Entries taken from a collection:

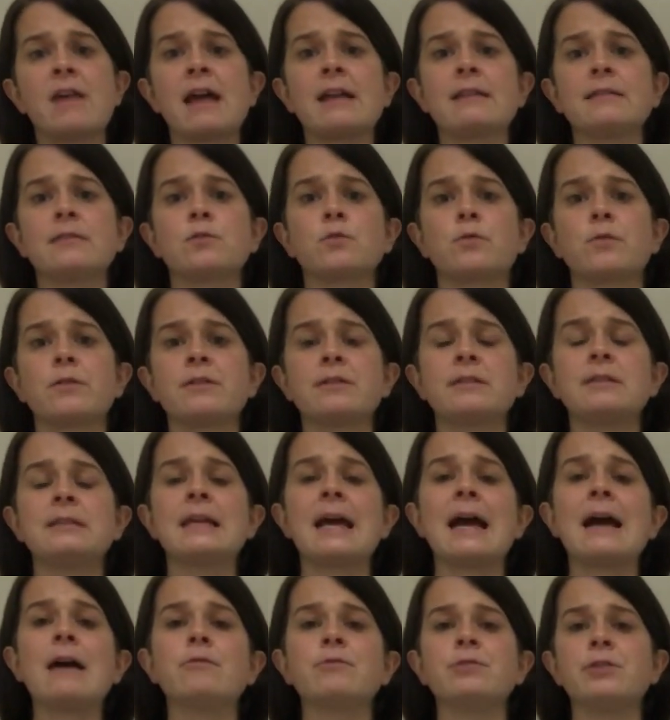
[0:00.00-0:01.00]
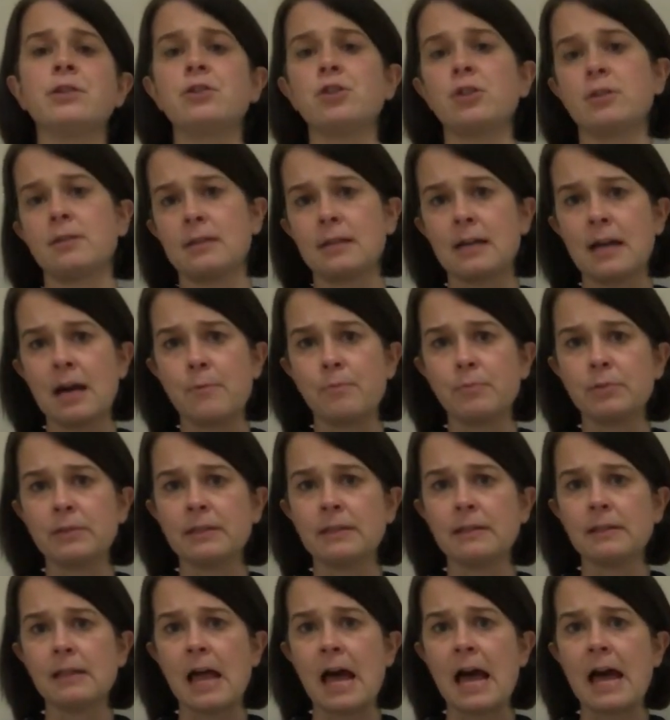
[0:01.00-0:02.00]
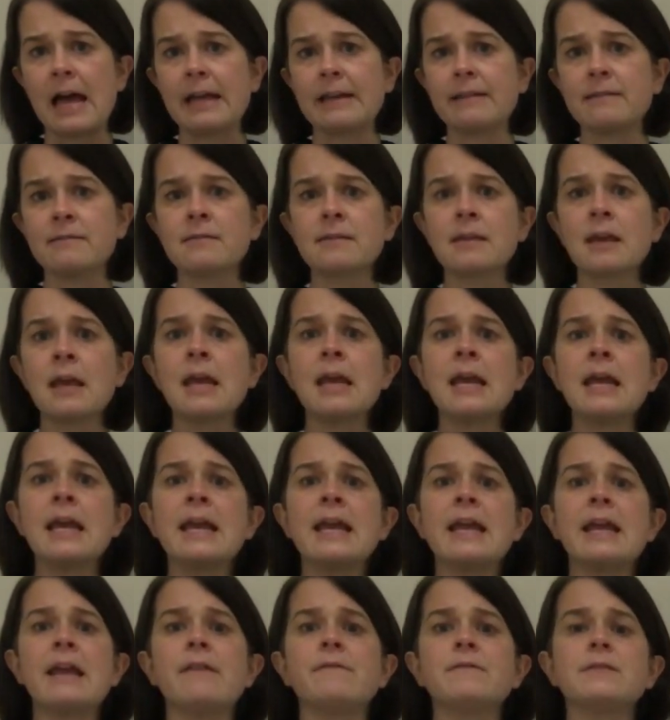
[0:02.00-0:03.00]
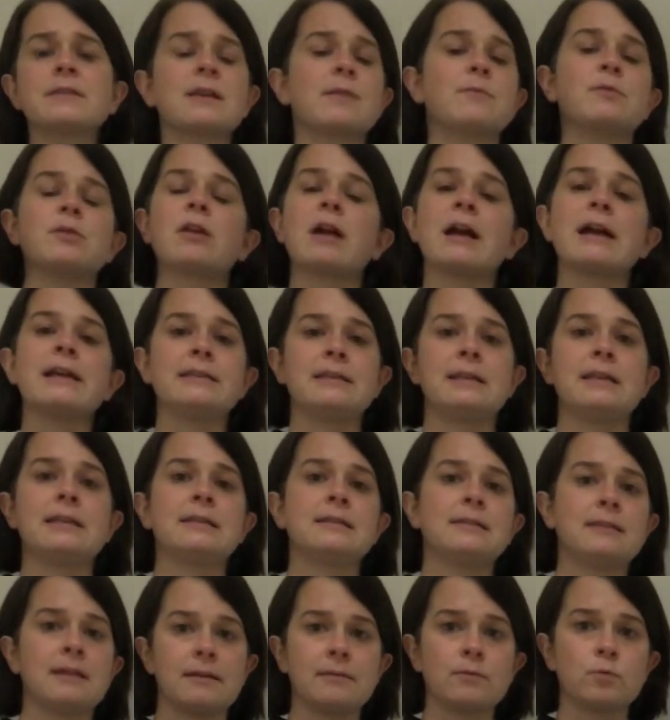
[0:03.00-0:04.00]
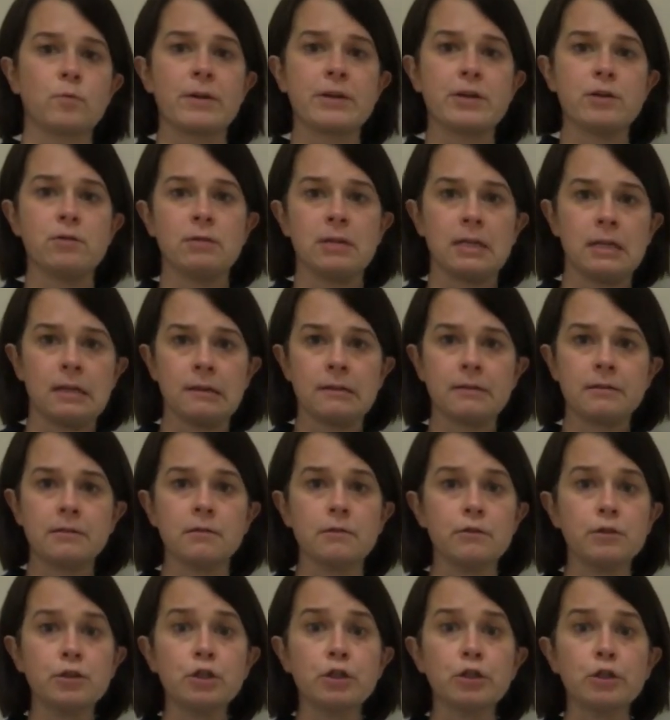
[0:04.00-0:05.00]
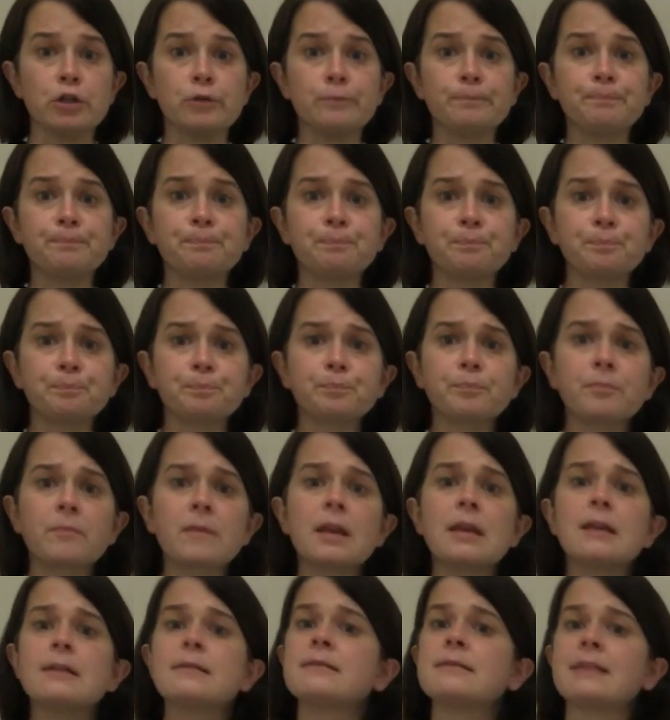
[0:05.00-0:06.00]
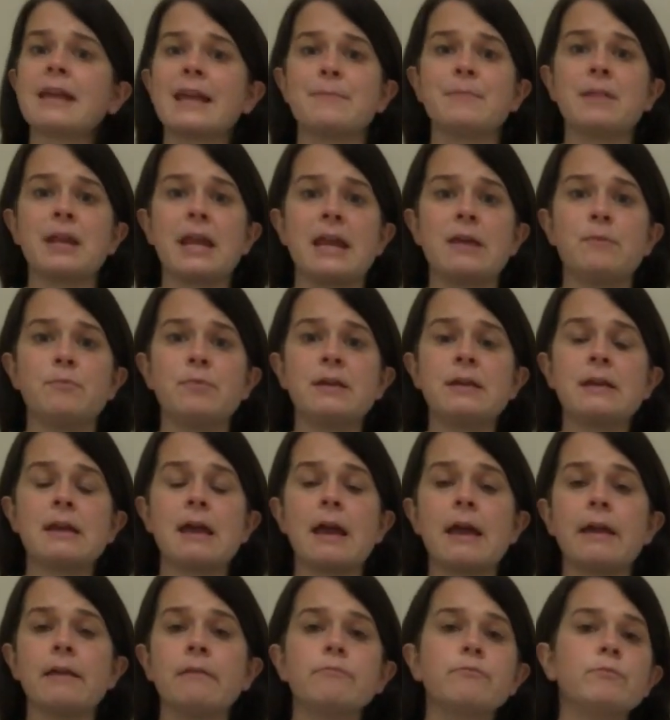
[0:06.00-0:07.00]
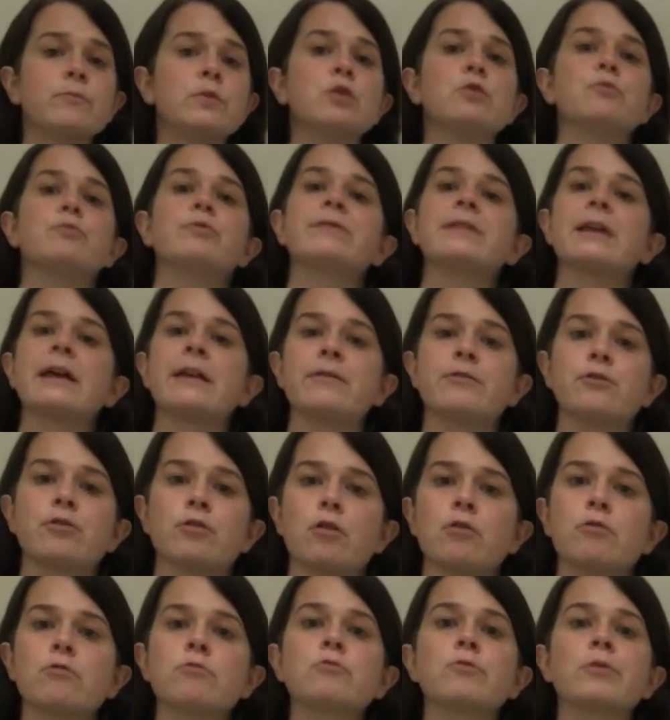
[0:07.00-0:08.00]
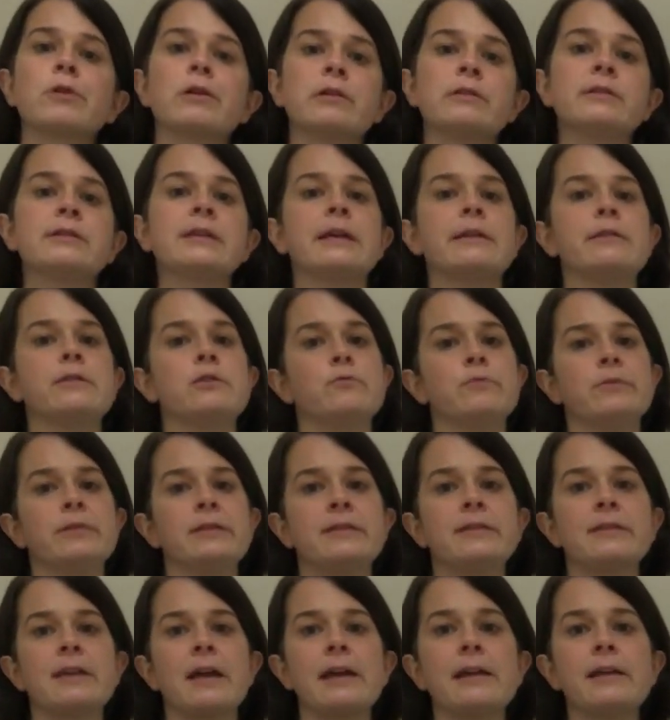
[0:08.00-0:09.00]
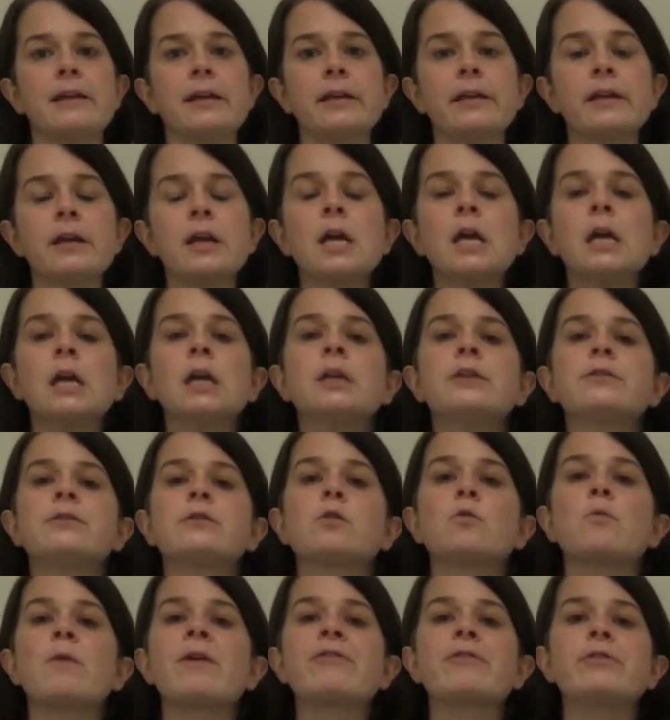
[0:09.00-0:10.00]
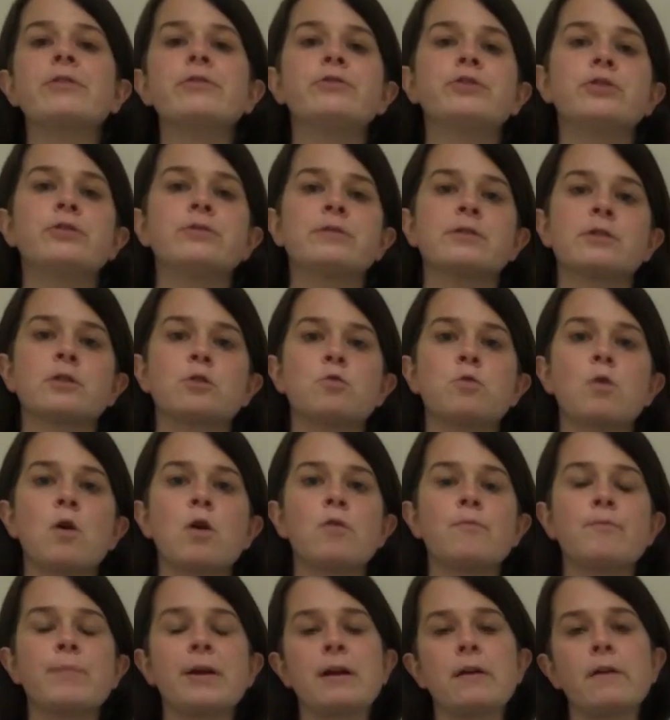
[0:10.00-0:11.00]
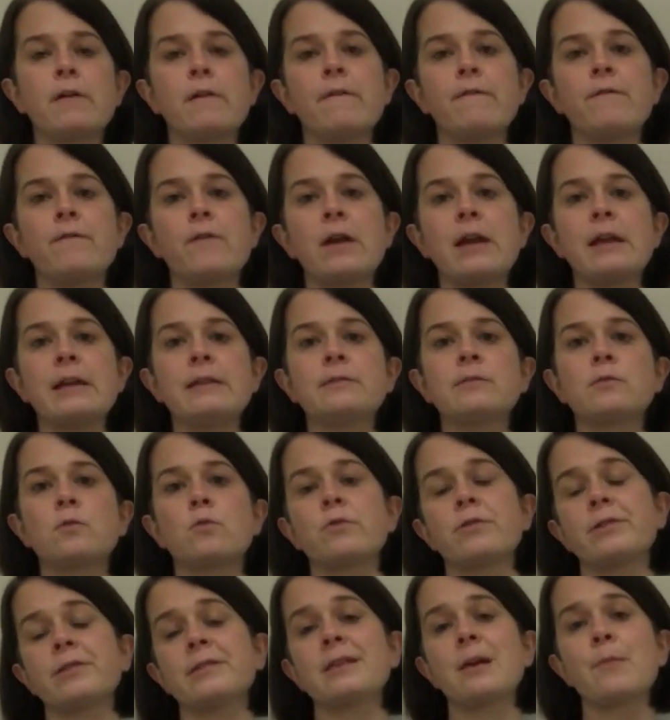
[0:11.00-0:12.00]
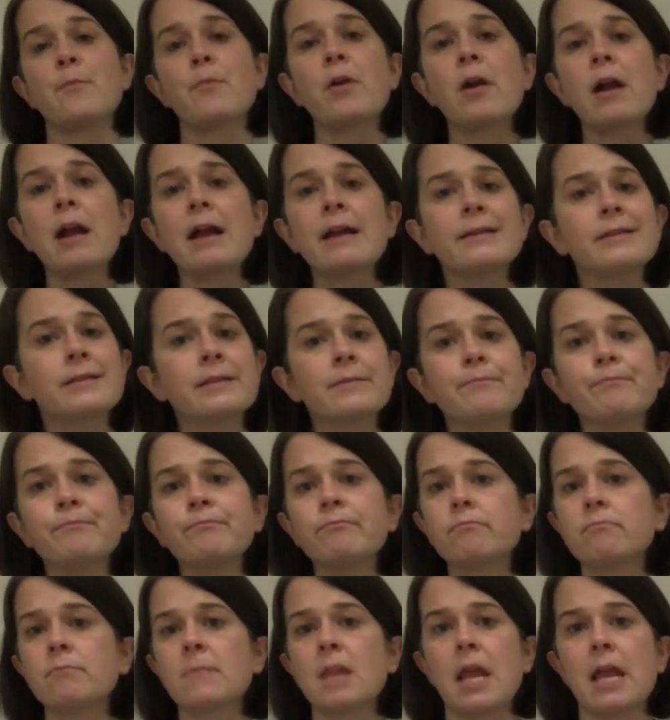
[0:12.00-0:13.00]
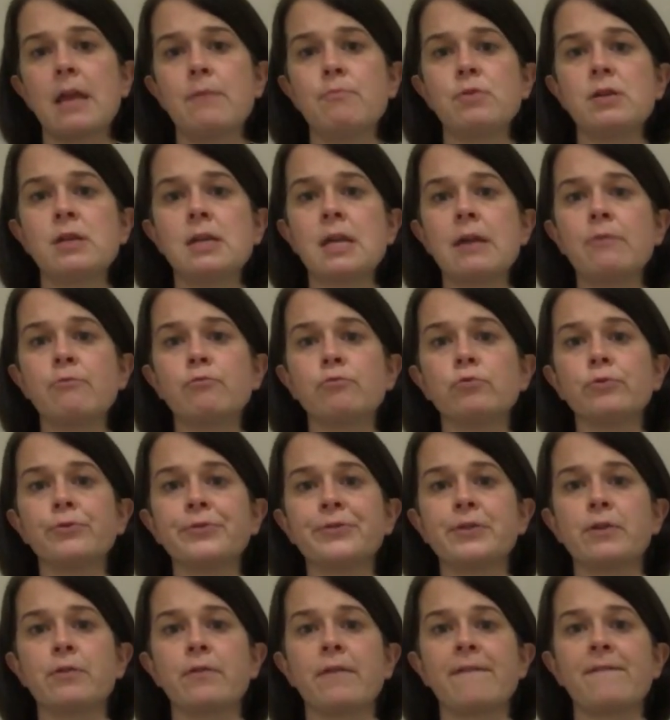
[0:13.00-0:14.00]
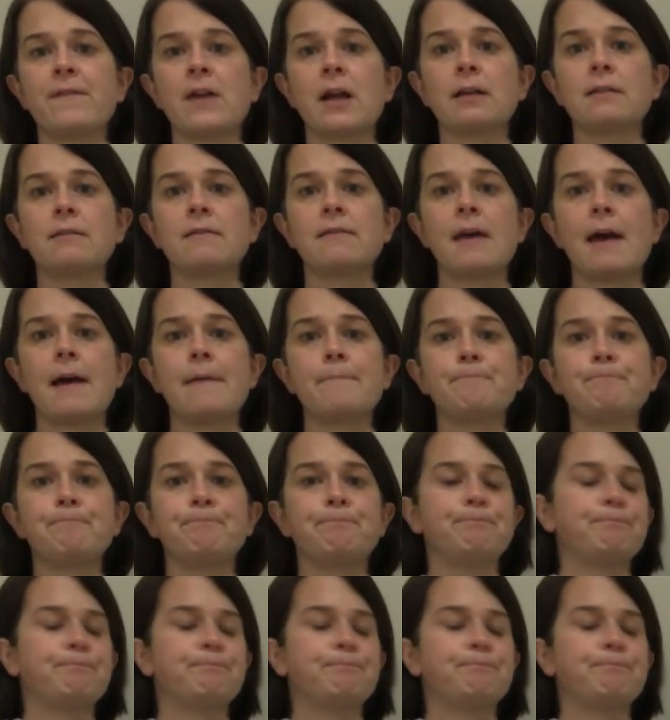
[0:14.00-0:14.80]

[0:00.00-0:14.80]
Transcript: that source down to just a couple of lines if summarizing does what you need it to do. Same in APA, you put that in your own words and you would cite it. So whether you choose to quote, paraphrase, or summarize, APA rules don't affect that.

Task statement: The records above should be copied word for word, with the pictures left out.

Answer to the exercise:
[0:00.00-0:01.00]
[0:01.00-0:02.00]
[0:02.00-0:03.00]
[0:03.00-0:04.00]
[0:04.00-0:05.00]
[0:05.00-0:06.00]
[0:06.00-0:07.00]
[0:07.00-0:08.00]
[0:08.00-0:09.00]
[0:09.00-0:10.00]
[0:10.00-0:11.00]
[0:11.00-0:12.00]
[0:12.00-0:13.00]
[0:13.00-0:14.00]
[0:14.00-0:14.80]

[0:00.00-0:14.80]
Transcript: that source down to just a couple of lines if summarizing does what you need it to do. Same in APA, you put that in your own words and you would cite it. So whether you choose to quote, paraphrase, or summarize, APA rules don't affect that.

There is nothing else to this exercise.